Tea finished, I must away and find a chore or two to do, lest I can’t get to sleep on the sofa this evening.

Flora & sauna

Cliff had thrown down a gauntlet of sorts yesterday by suggesting that I could (in part) redeem my relay-absence by running the Seaford half-marathon, scheduled to start at 9am this morning.

So 8.45am found me ready for the off for the first time in a month.  Alas, I was nowhere near Seaford at all!

Instead, I ran my lovely little short circuit and was glad… glad that I hadn’t run in the heat of yesterday and glad that I hadn’t been so stupid as to rise to Cliff’s gauntlet.  Why?  Because, despite the comparative coolness of the morning, it was super humid out there after the torrential rain last night.

I was also glad to be back in the lush greenness of the UK!

5.2 miles in 44 minutes, despite the humidity and the lack of practice… not a bad first outing, but I fear that I’m going to have to come up with some better excuses if I’m going to skive off any more big races!

Home via the North-West passage

Observant readers will have realised that the East coast to which I have referred in the last few posts is not in the UK.  Geographically it is probably closer to the Eastbourne that Captain Daren has sailed off so comprehensively.

As I boomeranged back to the UK from my time away, I managed to catch up with Kim in Dubai for a few days where, again, I engaged in no running at all.  This time the reason was more practical than sheer laziness… it was 85 degrees outside.

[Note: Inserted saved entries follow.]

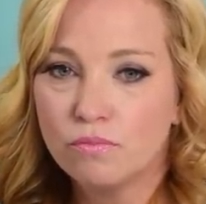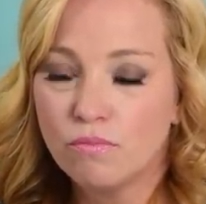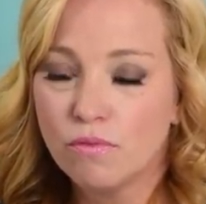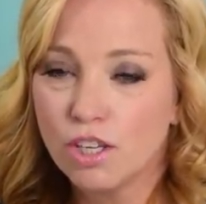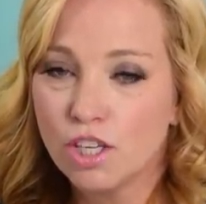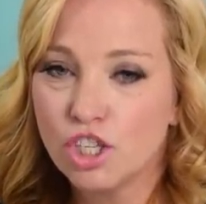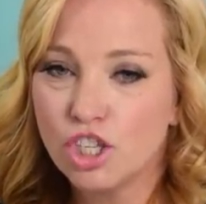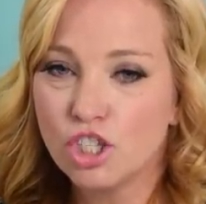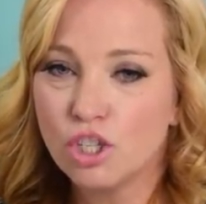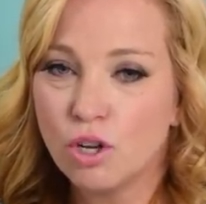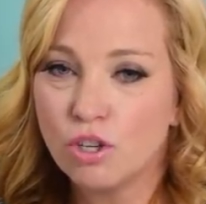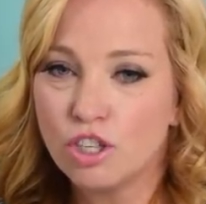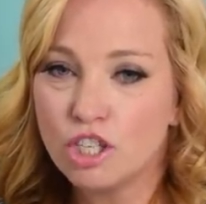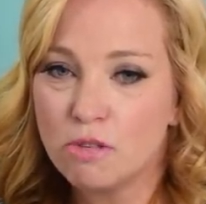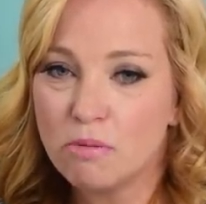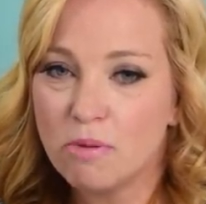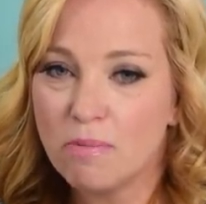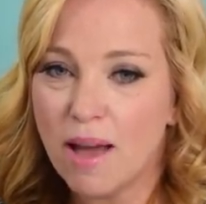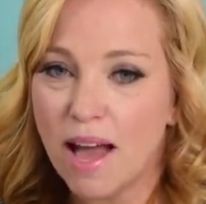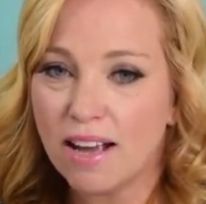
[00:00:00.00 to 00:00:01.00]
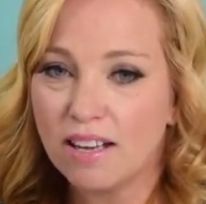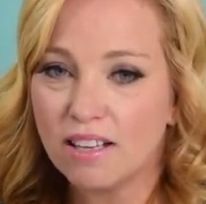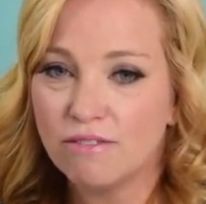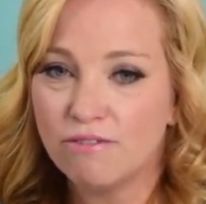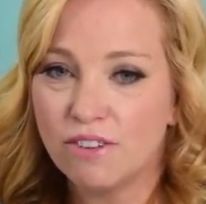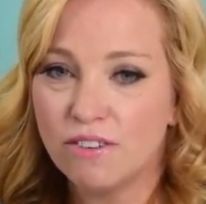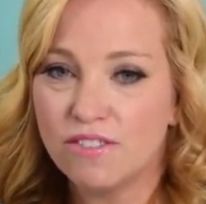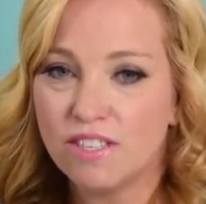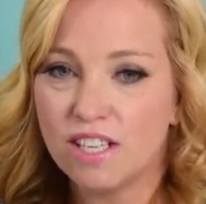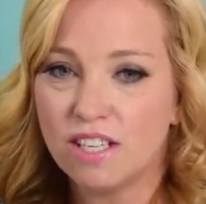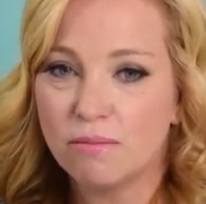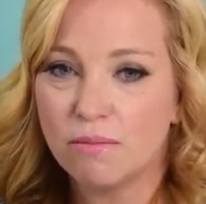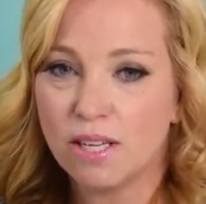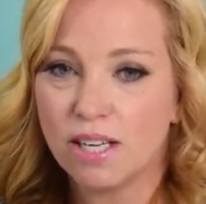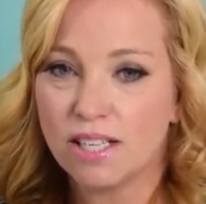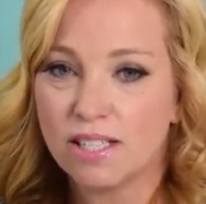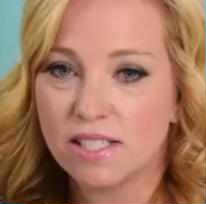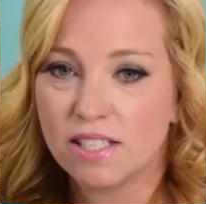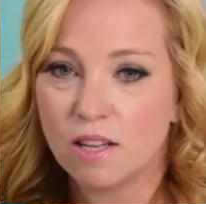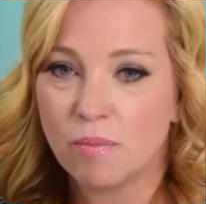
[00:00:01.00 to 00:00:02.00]
She told her she'd be back in 15
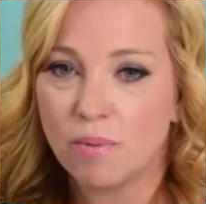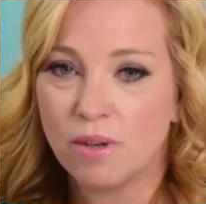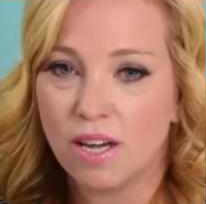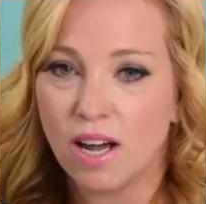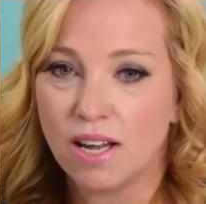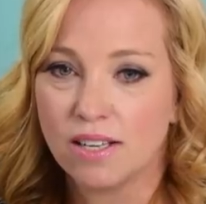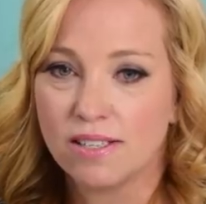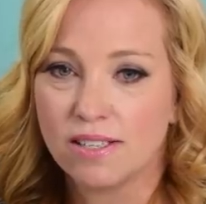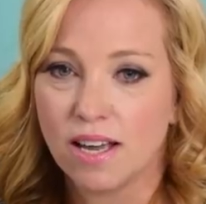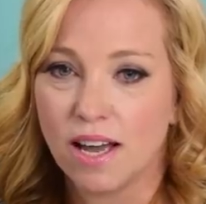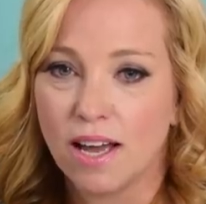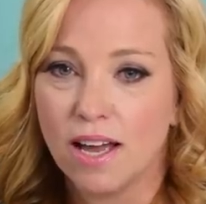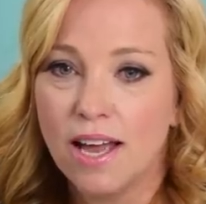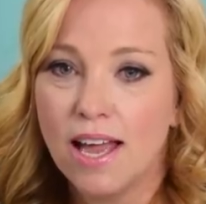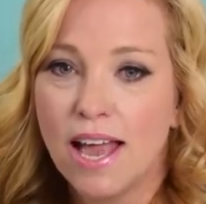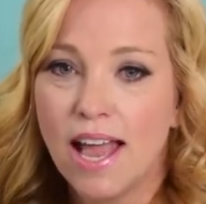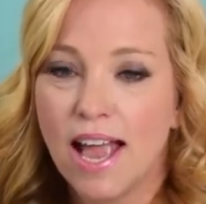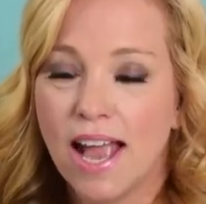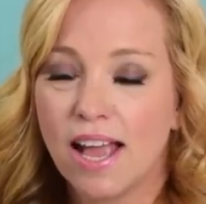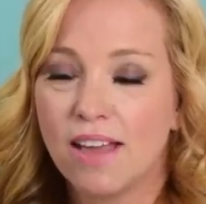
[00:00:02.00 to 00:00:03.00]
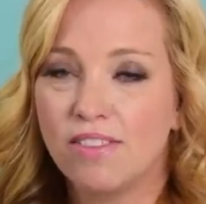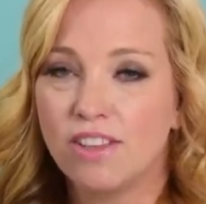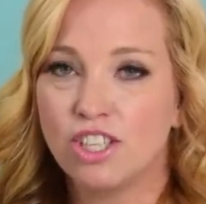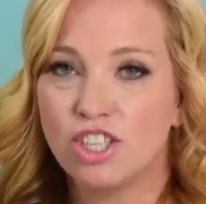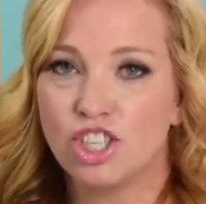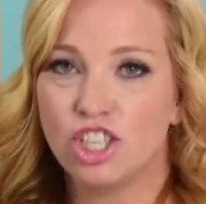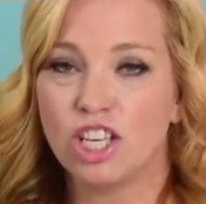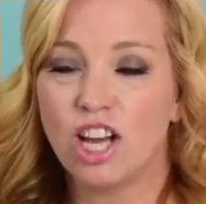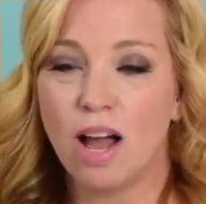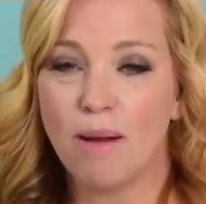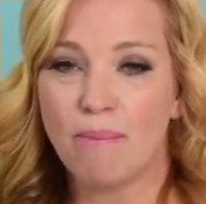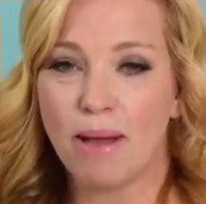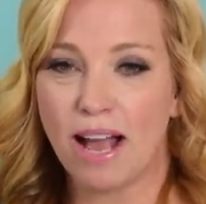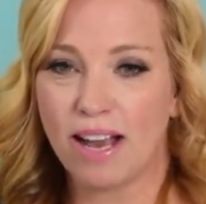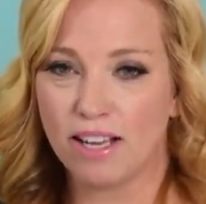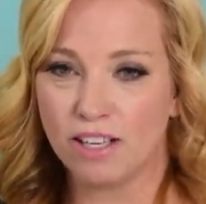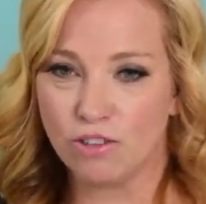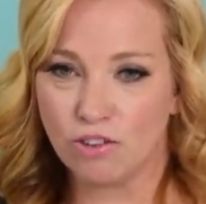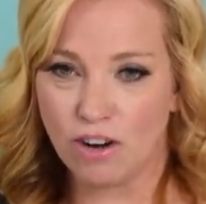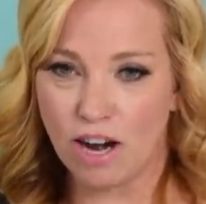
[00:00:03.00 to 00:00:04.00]
minutes to the piazza, and then she got
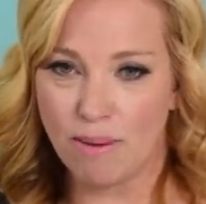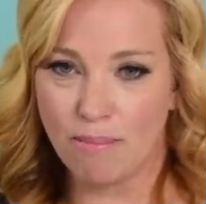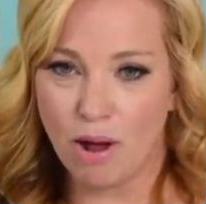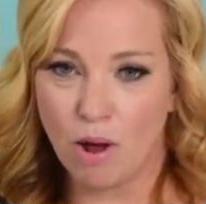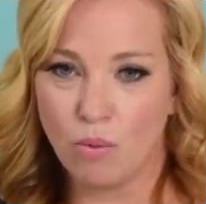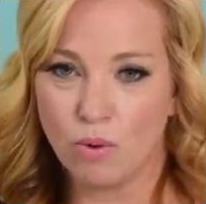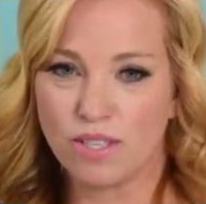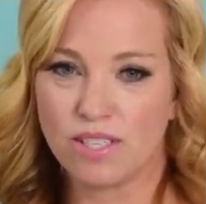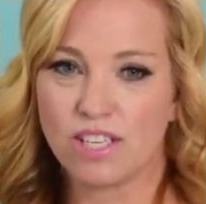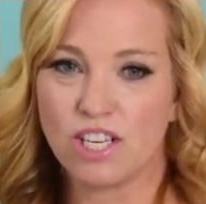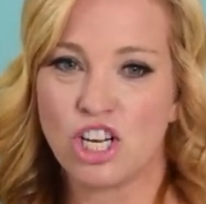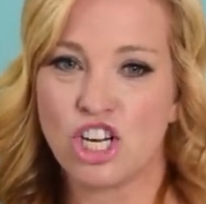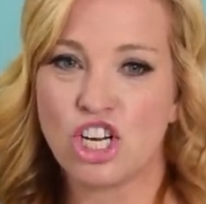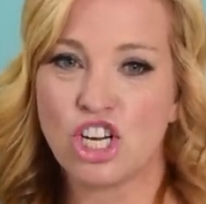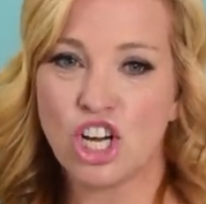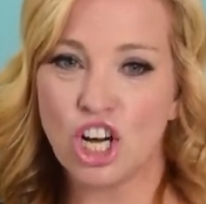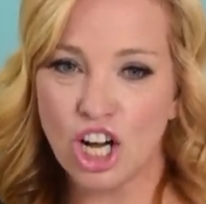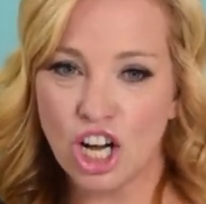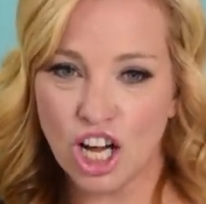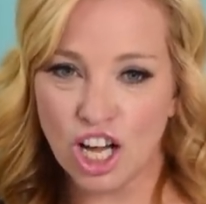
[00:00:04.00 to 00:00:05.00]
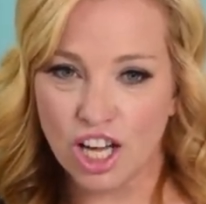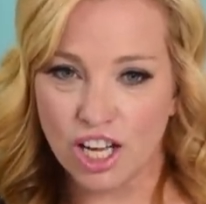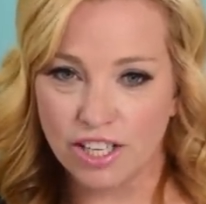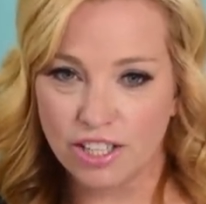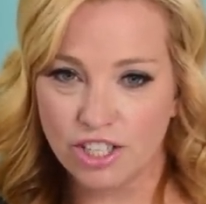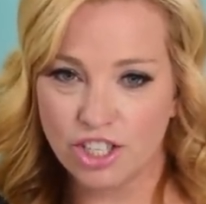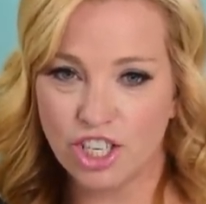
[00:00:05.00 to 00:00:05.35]
back and grandma was gone.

If that doesn’t sound too bad, then I should point out that this was the temperature at night… the days were around 101.  We managed one two-mile evening walk along the beach and one daytime walk of a similar distance where we periodically dived into any buildings with aircon (on both occasions we ended up in need of wringing out) and I kid you not… this is no place to run!

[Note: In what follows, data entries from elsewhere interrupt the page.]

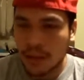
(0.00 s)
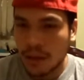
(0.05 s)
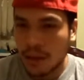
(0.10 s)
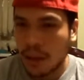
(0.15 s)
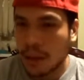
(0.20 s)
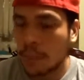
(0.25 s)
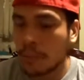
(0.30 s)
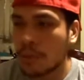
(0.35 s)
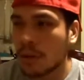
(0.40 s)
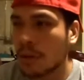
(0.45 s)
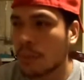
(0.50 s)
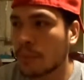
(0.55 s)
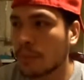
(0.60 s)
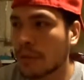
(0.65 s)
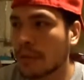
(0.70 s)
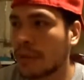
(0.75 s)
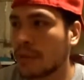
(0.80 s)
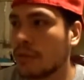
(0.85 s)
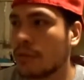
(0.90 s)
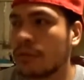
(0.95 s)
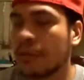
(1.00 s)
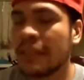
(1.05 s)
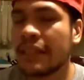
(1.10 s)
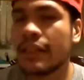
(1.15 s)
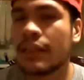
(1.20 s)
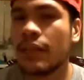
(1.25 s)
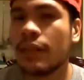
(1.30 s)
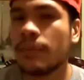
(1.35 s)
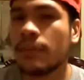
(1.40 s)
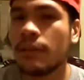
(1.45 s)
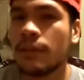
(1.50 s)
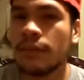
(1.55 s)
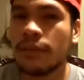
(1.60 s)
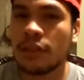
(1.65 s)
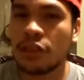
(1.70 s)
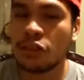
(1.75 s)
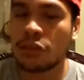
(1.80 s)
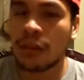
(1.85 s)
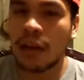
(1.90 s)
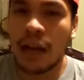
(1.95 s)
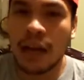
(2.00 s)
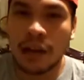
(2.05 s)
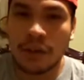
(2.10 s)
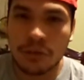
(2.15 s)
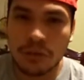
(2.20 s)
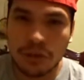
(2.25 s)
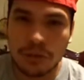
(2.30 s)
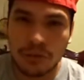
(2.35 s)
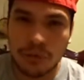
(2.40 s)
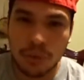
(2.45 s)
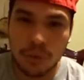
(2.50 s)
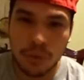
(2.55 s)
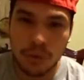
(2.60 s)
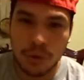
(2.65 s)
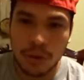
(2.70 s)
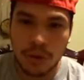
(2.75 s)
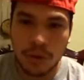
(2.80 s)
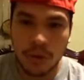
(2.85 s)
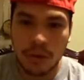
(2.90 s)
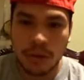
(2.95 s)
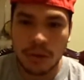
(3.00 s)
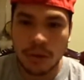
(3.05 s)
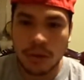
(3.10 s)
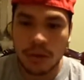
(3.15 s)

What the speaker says: A plumber can only come and fix your house for,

That’s not strictly true.  Christine, one of my LBS buddies who lives there, runs quite frequently… at 4.30 in the morning!  We did see one or two other runners, one of whom was risking more than sunstroke by running in the midday sun in what looked like a tennis dress.  Dubai is positively relaxed for an Arab state, but the showing of knees and shoulders by ladies is still not encouraged and this tennis skirt was skimpier still.

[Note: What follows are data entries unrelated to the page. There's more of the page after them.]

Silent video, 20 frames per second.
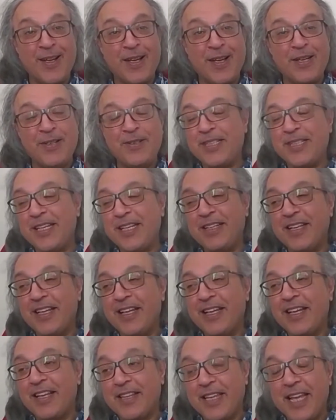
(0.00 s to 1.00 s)
who said
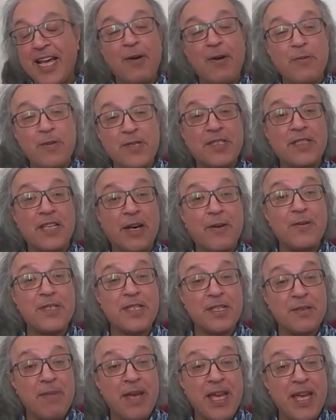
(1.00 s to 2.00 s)
that was
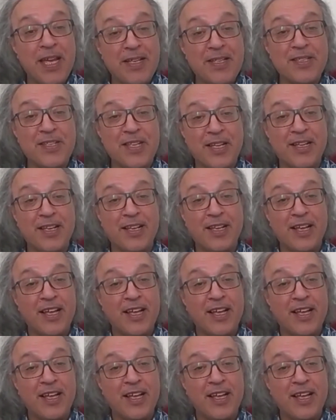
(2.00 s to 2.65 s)
amazing.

Russell, our excellent host was… well, a truly excellent host.  Where we had discovered the heat, the construction and the ubiquitous sand for ourselves, he showed us the cool, the finished and the green.

Of course, wafting us around in the leathered luxury of his air-conditioned Discovery was always going to frame the city in a different way to our earlier oven-mark-9 bipeding!

So, having not run for around a month, it was purely by chance that I returned to the UK too late to join with the guys in running a relay race along the South Downs yesterday… sorry guys!  To be fair, I did think of them periodically as I dodged the heat of the afternoon sun, although moral wasn’t the support that they apparently had in mind!

I watered the garden in the hope that the the semi-concrete surface would soften sufficiently to soak up some of the rain that had been forecast for last night… if I had known how torrential the rain was going to be I probably wouldn’t have bothered but the fickle weather is just one of the reasons that I’m glad to be home!